Patel’s grouse with John Matthai was that the latter, an economics professor and once a director with the Tata group, had persuaded Nehru to set up an Income Tax Investigation Commission (ITIC) to look into tax evasion by Indian companies during the war period. Patel apparently felt that this was just a means of harassing legitimate businessmen.
“Patel knew,” Mathai writes, “that Chetty would be pliable and do his bidding.” John Matthai was shunted out and R.K. Shanmukham Chetty was brought in. Gita Piramal recounts this episode in her book Business Legends and puts it in the context of the life of Gujarati businessman Kasturbhai Lalbhai, one of several businessmen who opposed these tax investigations.
There are two versions of what happened next. Both involve favours for “mill-owners”. Both end in Chetty’s ouster. The tax investigation, by most accounts, unearthed a phenomenal amount of dirt on several Indian companies. Unpaid taxes ran into thousands of crores. And some of the evaders were very high profile indeed. With more and more companies falling into the ITIC’s net, Chetty, from a mill-owning family himself, may have helped some of his friends. In 1949 the Free Press Journal newspaper published a story hinting at Chetty’s role in striking some names off the investigation list. The simmering issue was hurriedly discussed in two cabinet meetings. Both meetings appear to have let off Chetty with mild rebuke but nothing more. It should have died there. But then Chetty was never popular with several Congressmen. They pestered Nehru who eventually asked Chetty to quit in August 1949.
But Nehru’s assistant writes of a second, wildly controversial version of this story. According to M.O. Mathai’s Reminiscences of the Nehru Age it wasn’t Chetty who tampered with the list, but Sardar Patel who “persuaded Shanmukham Chetty to delete a few names of Gujarati businessmen and industrialists from the list”. An uproar followed and Patel “kept quiet and let down the man who did his bidding”. So Chetty was not the bad guy, in this version, but the fall guy.
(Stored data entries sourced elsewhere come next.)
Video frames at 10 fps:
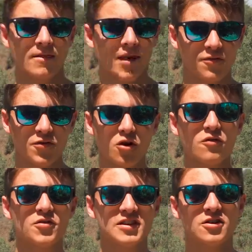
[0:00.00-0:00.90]
Like, if you're
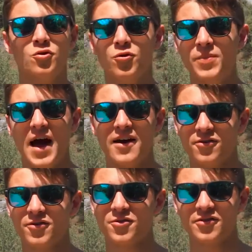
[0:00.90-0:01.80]
over like a cool
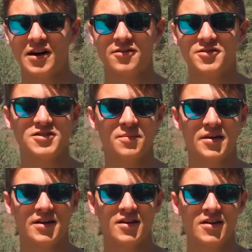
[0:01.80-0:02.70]
pattern on the ground or
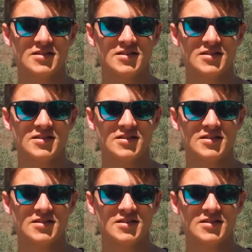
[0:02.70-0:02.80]
something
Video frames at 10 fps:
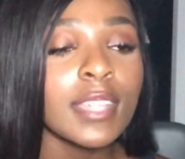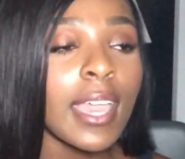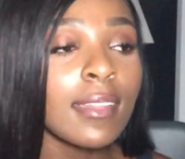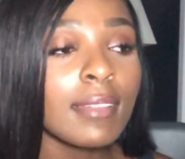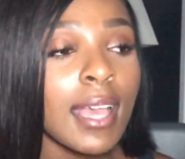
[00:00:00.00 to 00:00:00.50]

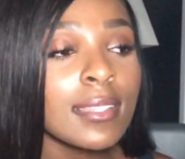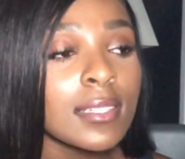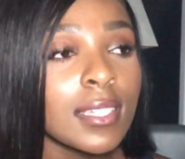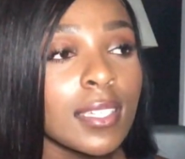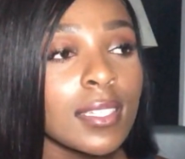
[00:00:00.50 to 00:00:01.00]
And
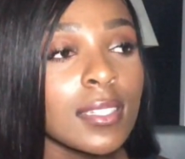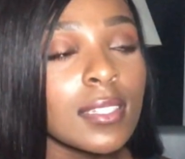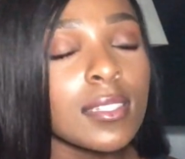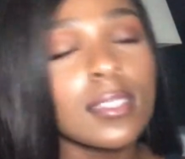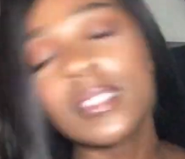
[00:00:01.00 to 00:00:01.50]
lastly,
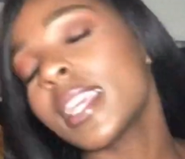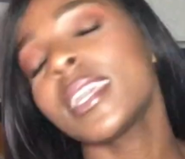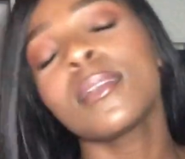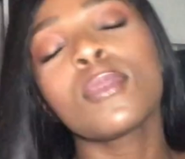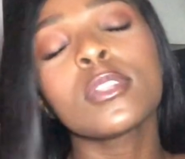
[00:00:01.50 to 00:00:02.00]
take
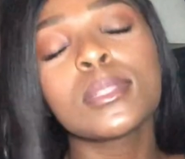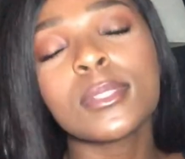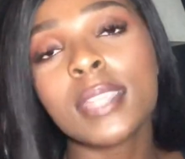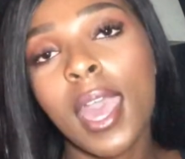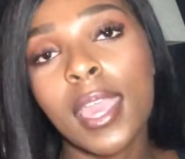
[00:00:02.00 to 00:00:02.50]
it multiple
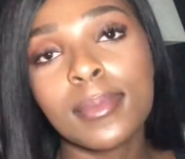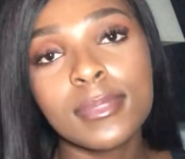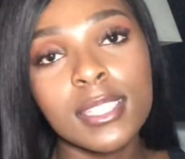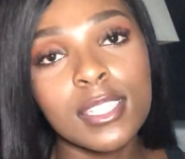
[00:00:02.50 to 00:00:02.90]
times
Which version is true? I am heavily inclined towards the former. Not least because Mathai’s memoirs have more than a hint of score-settling and sensationalism in them. Whatever be the truth, with this turn of events came to an end the cabinet career of R.K. Shanmukham Chetty. The first victim, if you will, of an Indian cabinet shuffle/kerfuffle.
Note: Apropos last week’s column, reader T.C.A. Srinivasa Raghavan writes that the RSS chose khaki shorts because there was plenty of surplus war fabric going around. And my Mint colleague Niranjan Rajadhyaksha suggests that the uniform may have been inspired by Hedgewar’s admiration of the scouts movement.
Every week, Déjà View scours historical research and archives to make sense of current news and affairs.